Segment Start: Data for analysis

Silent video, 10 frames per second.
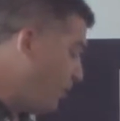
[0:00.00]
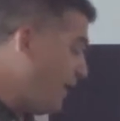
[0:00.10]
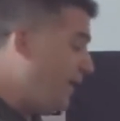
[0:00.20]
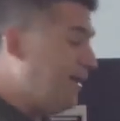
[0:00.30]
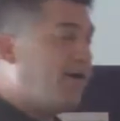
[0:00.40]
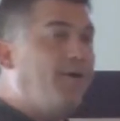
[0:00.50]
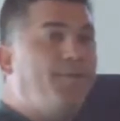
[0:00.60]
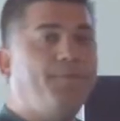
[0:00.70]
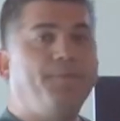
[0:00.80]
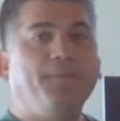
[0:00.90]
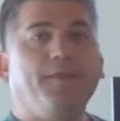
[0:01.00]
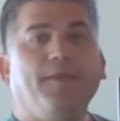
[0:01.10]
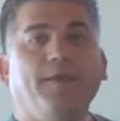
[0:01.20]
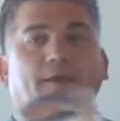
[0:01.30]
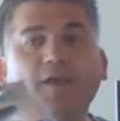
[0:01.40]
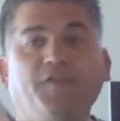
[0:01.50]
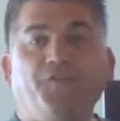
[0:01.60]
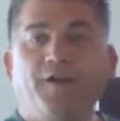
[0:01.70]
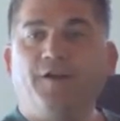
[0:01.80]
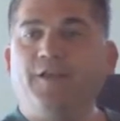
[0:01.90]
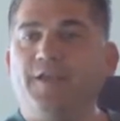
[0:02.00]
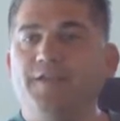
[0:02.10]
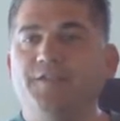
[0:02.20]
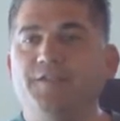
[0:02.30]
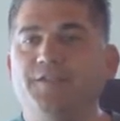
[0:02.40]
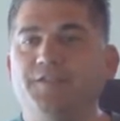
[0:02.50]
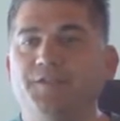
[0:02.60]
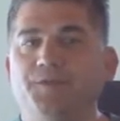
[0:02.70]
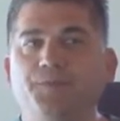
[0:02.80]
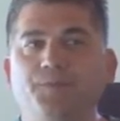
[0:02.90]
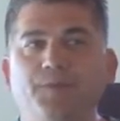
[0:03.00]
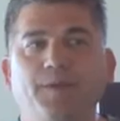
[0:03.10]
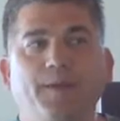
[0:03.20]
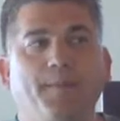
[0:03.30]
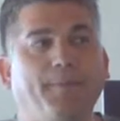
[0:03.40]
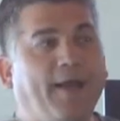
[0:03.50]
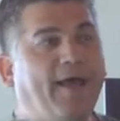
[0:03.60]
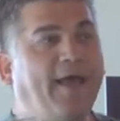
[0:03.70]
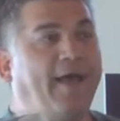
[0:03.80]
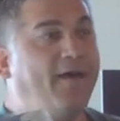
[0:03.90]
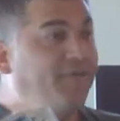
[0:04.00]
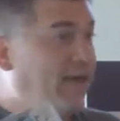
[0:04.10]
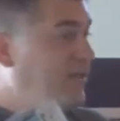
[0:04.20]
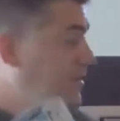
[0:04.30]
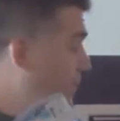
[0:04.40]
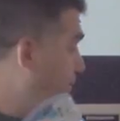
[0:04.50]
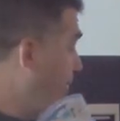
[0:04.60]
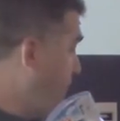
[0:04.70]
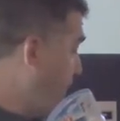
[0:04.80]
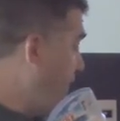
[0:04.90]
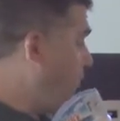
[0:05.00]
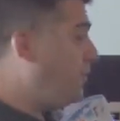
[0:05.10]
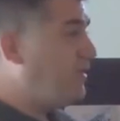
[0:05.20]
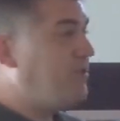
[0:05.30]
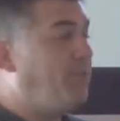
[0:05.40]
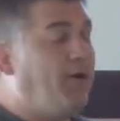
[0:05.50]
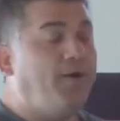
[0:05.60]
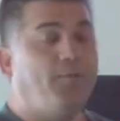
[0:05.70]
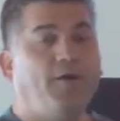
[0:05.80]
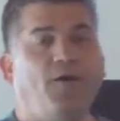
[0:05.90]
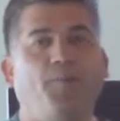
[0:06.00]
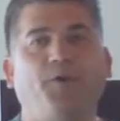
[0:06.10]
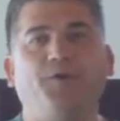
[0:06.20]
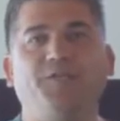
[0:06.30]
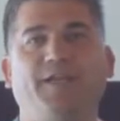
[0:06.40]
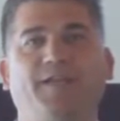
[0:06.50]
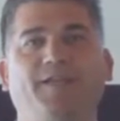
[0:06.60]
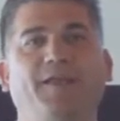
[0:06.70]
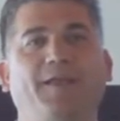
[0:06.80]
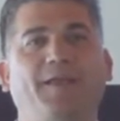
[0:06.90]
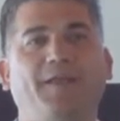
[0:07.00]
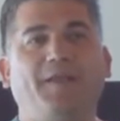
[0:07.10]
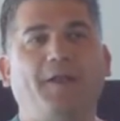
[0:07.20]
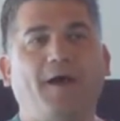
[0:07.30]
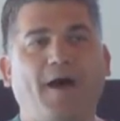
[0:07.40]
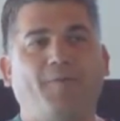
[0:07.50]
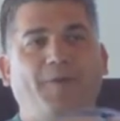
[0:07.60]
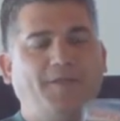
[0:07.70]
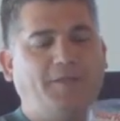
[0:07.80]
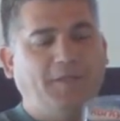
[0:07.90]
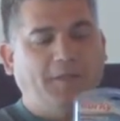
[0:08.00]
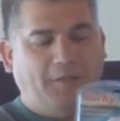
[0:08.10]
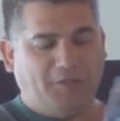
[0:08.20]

right here. It's fairly easy to do, but I have had to take toilets apart where homeowners had not read the little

Segment End: Data for analysis

■ Brief:
Your copy should match the entries above exactly and contain no pictures.

■ Answer section:
Silent video, 10 frames per second.
[0:00.00]
[0:00.10]
[0:00.20]
[0:00.30]
[0:00.40]
[0:00.50]
[0:00.60]
[0:00.70]
[0:00.80]
[0:00.90]
[0:01.00]
[0:01.10]
[0:01.20]
[0:01.30]
[0:01.40]
[0:01.50]
[0:01.60]
[0:01.70]
[0:01.80]
[0:01.90]
[0:02.00]
[0:02.10]
[0:02.20]
[0:02.30]
[0:02.40]
[0:02.50]
[0:02.60]
[0:02.70]
[0:02.80]
[0:02.90]
[0:03.00]
[0:03.10]
[0:03.20]
[0:03.30]
[0:03.40]
[0:03.50]
[0:03.60]
[0:03.70]
[0:03.80]
[0:03.90]
[0:04.00]
[0:04.10]
[0:04.20]
[0:04.30]
[0:04.40]
[0:04.50]
[0:04.60]
[0:04.70]
[0:04.80]
[0:04.90]
[0:05.00]
[0:05.10]
[0:05.20]
[0:05.30]
[0:05.40]
[0:05.50]
[0:05.60]
[0:05.70]
[0:05.80]
[0:05.90]
[0:06.00]
[0:06.10]
[0:06.20]
[0:06.30]
[0:06.40]
[0:06.50]
[0:06.60]
[0:06.70]
[0:06.80]
[0:06.90]
[0:07.00]
[0:07.10]
[0:07.20]
[0:07.30]
[0:07.40]
[0:07.50]
[0:07.60]
[0:07.70]
[0:07.80]
[0:07.90]
[0:08.00]
[0:08.10]
[0:08.20]

right here. It's fairly easy to do, but I have had to take toilets apart where homeowners had not read the little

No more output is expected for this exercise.